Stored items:
--- --- ---
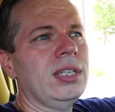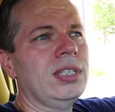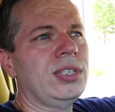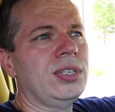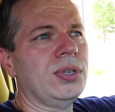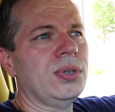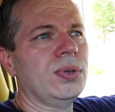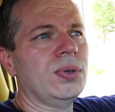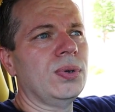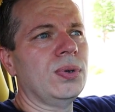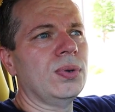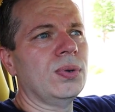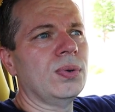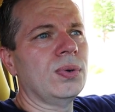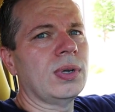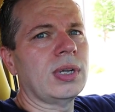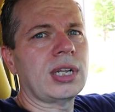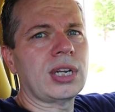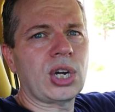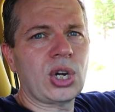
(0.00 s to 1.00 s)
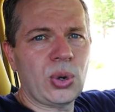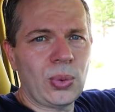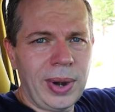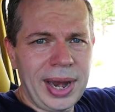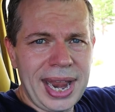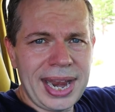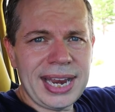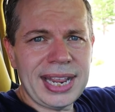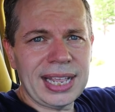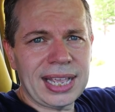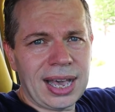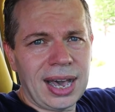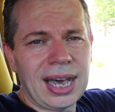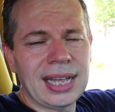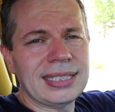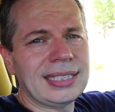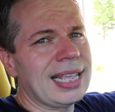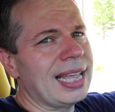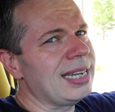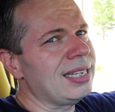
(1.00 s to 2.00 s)
to creating
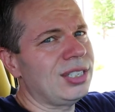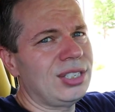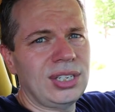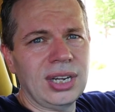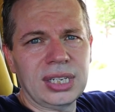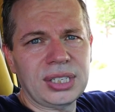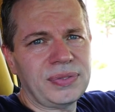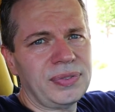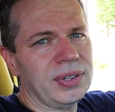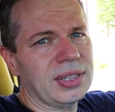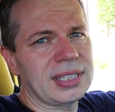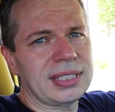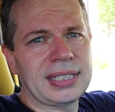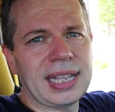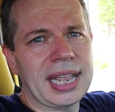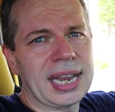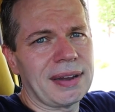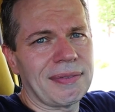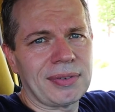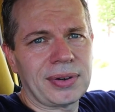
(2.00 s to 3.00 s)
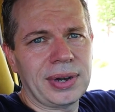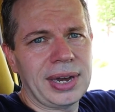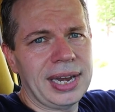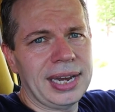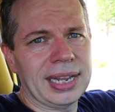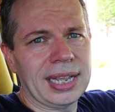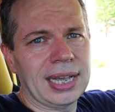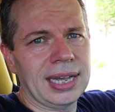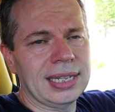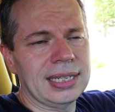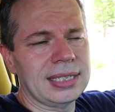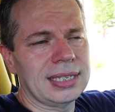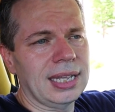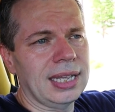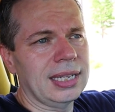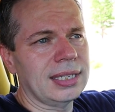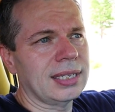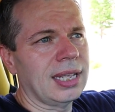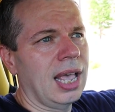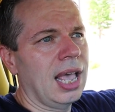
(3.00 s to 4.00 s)
content just for the sake of creating
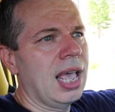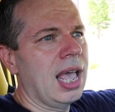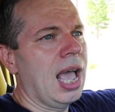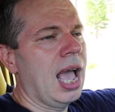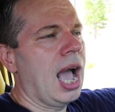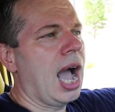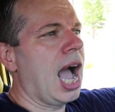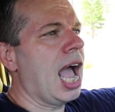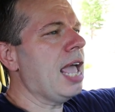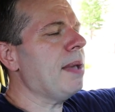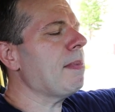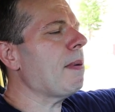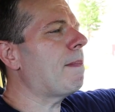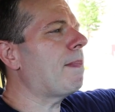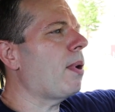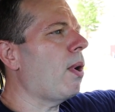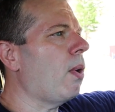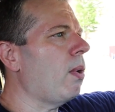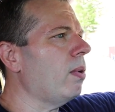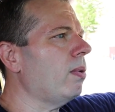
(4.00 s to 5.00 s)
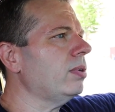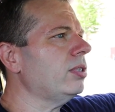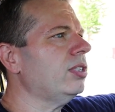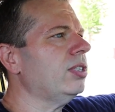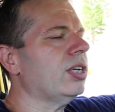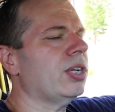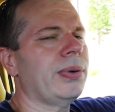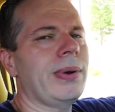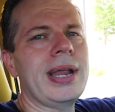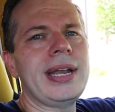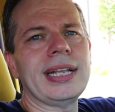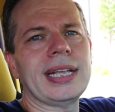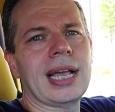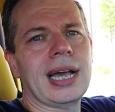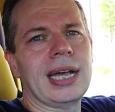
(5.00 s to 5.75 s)
content. I am opposed to creating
--- --- ---
== Problem to work on ==
Where an entry holds a picture, leave the picture out and output the rest exactly.

== Result of this task ==
(0.00 s to 1.00 s)
(1.00 s to 2.00 s)
to creating
(2.00 s to 3.00 s)
(3.00 s to 4.00 s)
content just for the sake of creating
(4.00 s to 5.00 s)
(5.00 s to 5.75 s)
content. I am opposed to creating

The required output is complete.